Stored data:
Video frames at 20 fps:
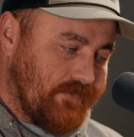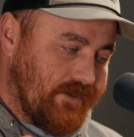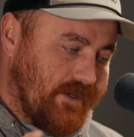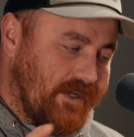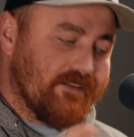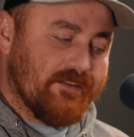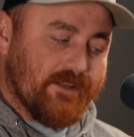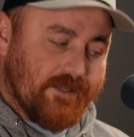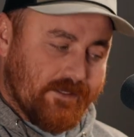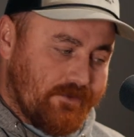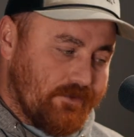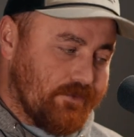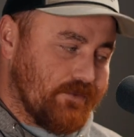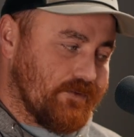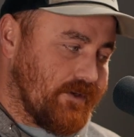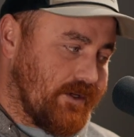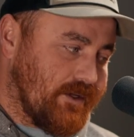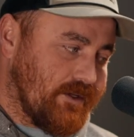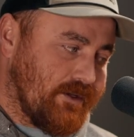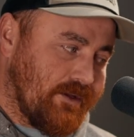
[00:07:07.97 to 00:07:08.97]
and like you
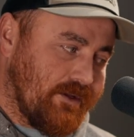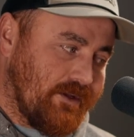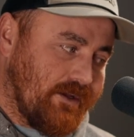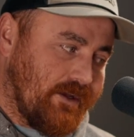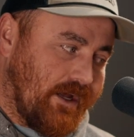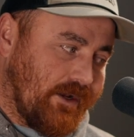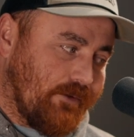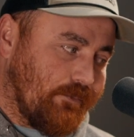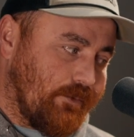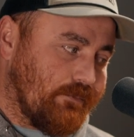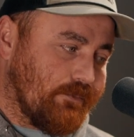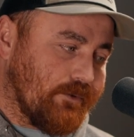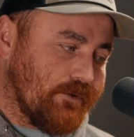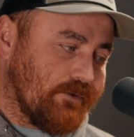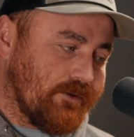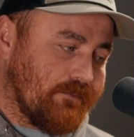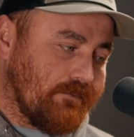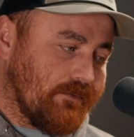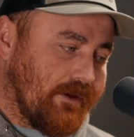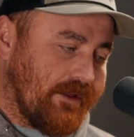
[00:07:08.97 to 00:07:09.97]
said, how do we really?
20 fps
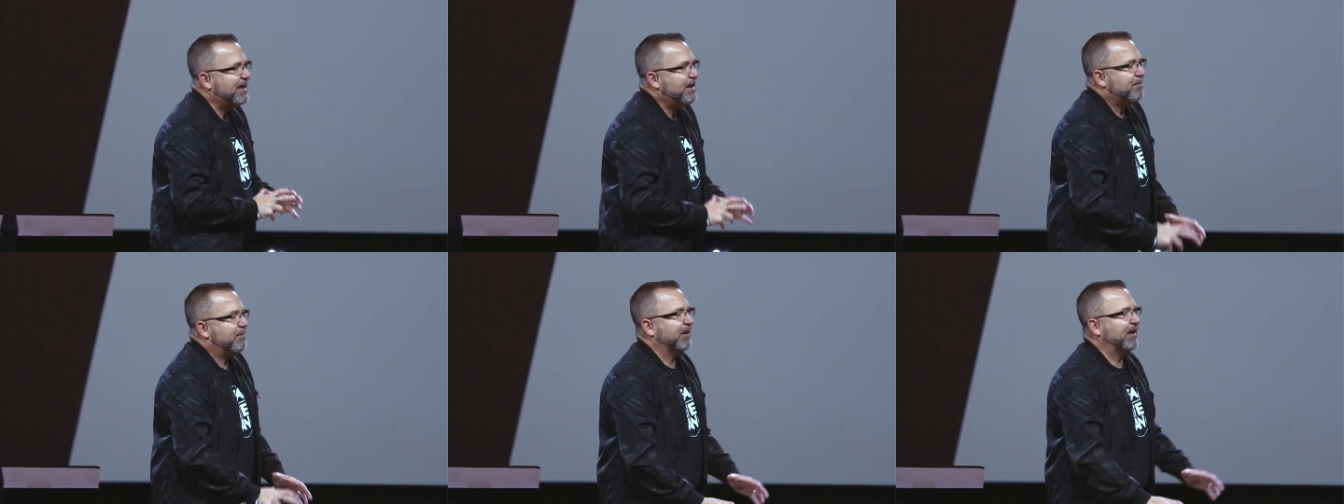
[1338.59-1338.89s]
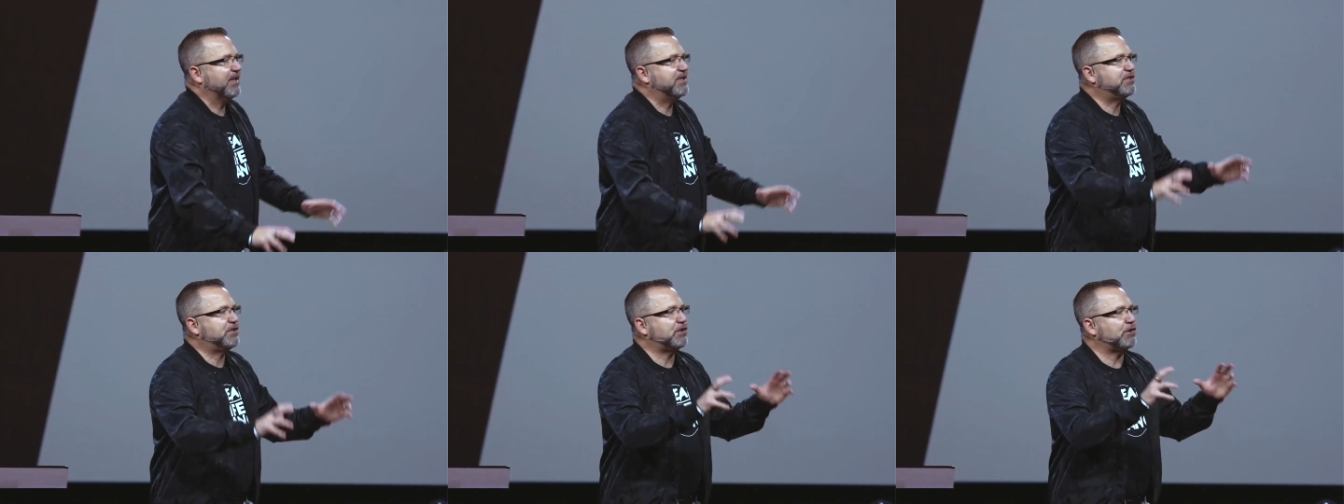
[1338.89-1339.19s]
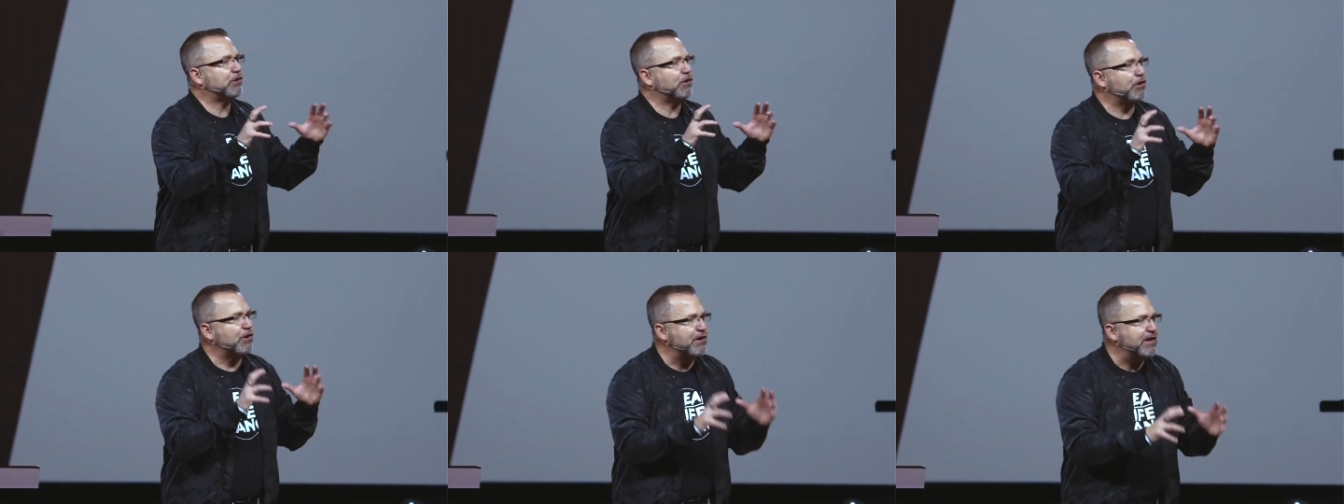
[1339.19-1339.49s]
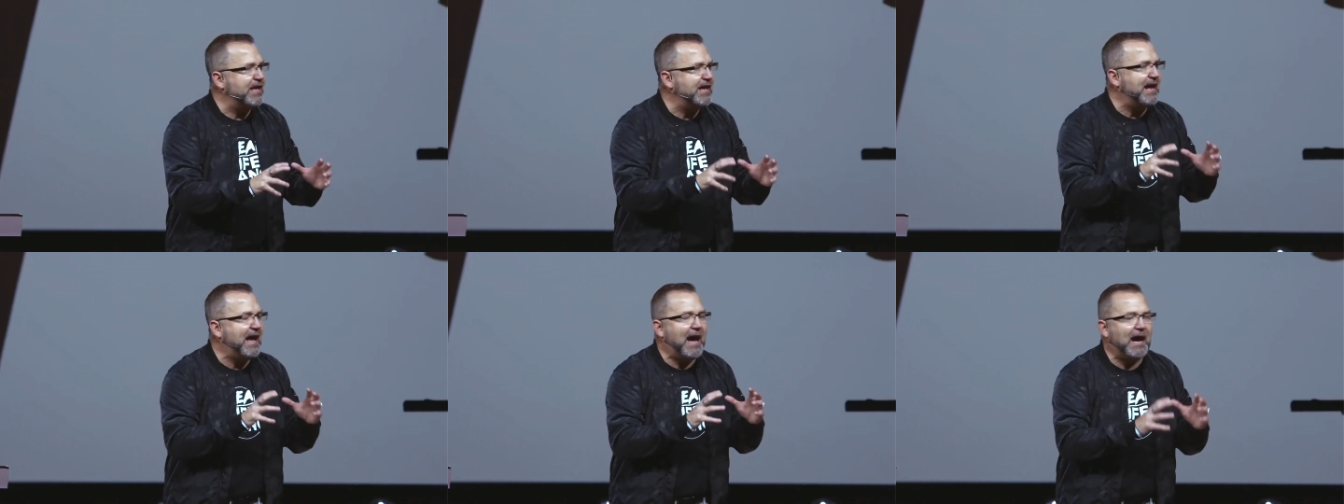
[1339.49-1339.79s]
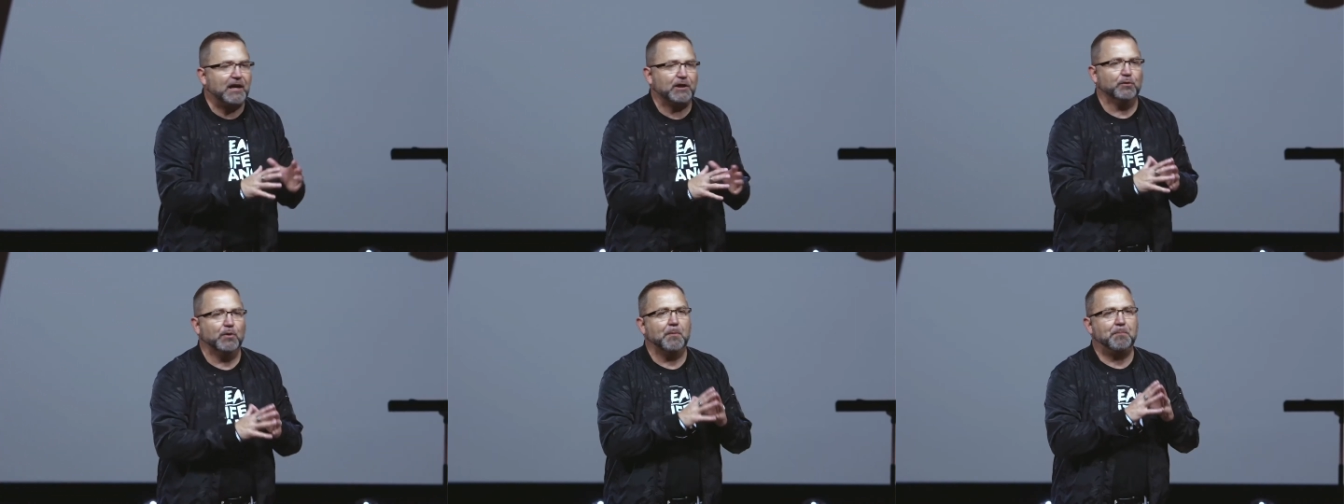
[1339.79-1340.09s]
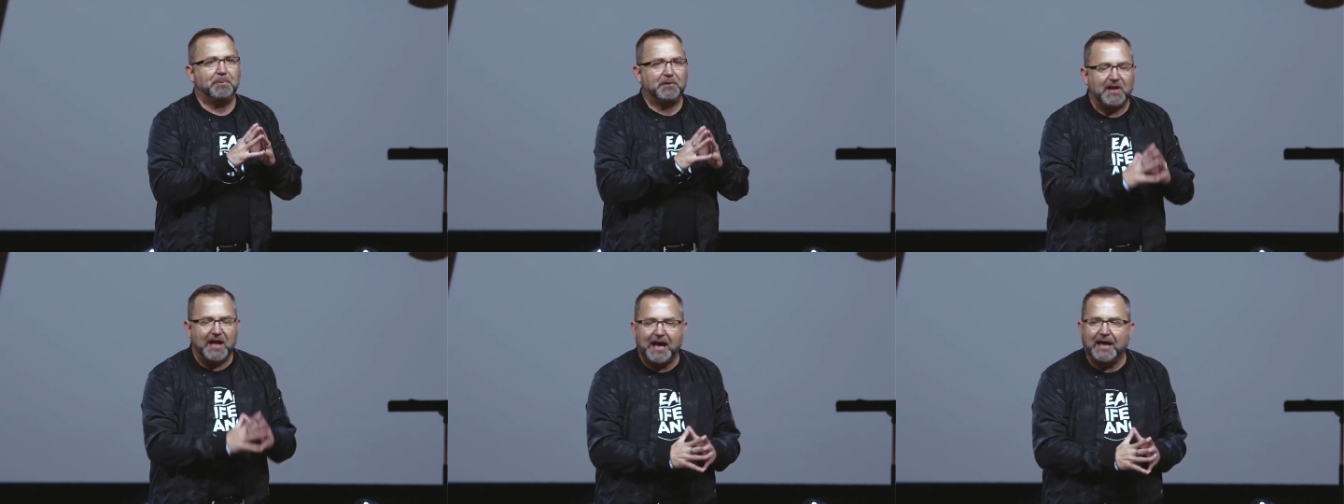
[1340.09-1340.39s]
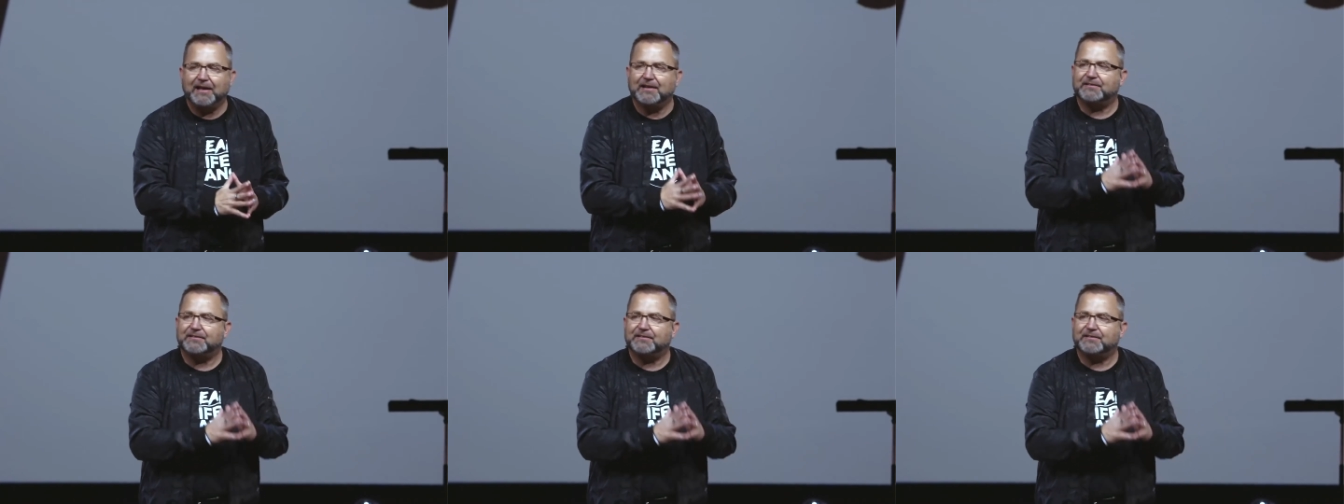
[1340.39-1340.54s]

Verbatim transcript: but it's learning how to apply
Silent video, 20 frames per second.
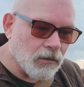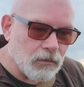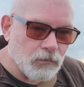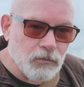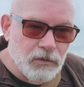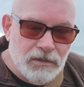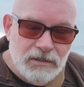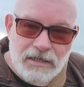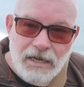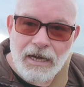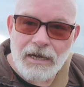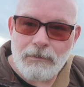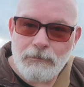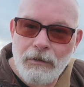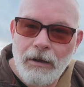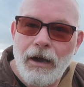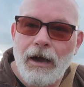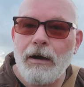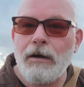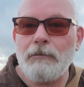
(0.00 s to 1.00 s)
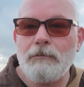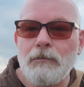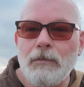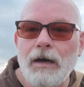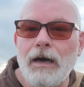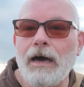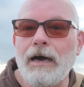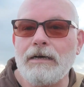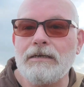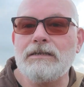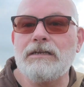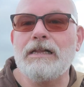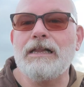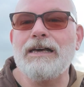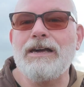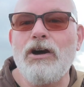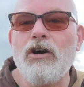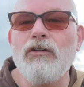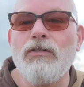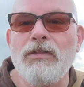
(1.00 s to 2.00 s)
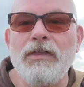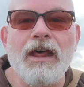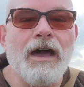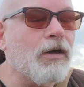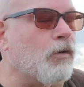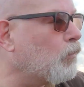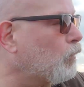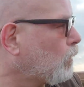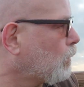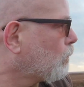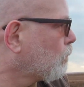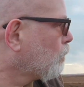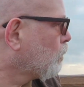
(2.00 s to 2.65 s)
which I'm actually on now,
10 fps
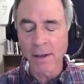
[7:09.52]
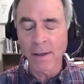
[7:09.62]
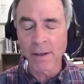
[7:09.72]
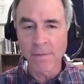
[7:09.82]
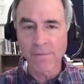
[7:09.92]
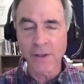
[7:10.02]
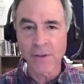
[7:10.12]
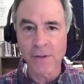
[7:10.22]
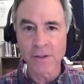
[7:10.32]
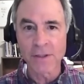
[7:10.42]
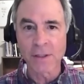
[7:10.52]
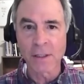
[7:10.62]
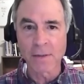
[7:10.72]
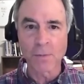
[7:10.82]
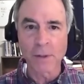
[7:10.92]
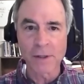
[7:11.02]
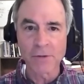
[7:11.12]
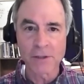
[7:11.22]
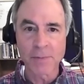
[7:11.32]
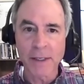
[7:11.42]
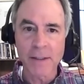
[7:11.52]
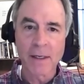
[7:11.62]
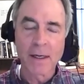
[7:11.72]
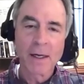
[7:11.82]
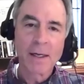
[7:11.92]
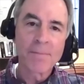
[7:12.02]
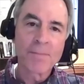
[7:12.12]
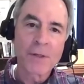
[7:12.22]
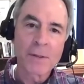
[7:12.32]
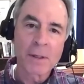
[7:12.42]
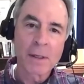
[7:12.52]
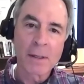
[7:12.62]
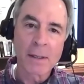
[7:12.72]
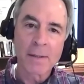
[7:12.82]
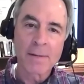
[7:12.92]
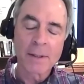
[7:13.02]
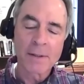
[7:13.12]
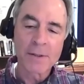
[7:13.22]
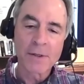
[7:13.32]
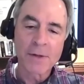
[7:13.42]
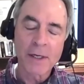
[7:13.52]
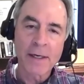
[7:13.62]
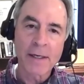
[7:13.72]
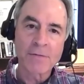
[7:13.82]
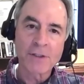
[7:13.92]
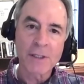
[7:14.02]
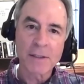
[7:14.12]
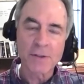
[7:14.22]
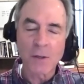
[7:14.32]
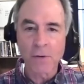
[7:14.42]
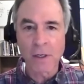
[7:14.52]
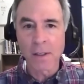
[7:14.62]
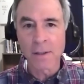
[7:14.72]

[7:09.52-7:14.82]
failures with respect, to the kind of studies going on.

→ TASK GOAL
Wherever the word "frames" appears in the entries above, copy that line.

→ ANSWER TO THIS EXERCISE
Video frames at 20 fps:
Silent video, 20 frames per second.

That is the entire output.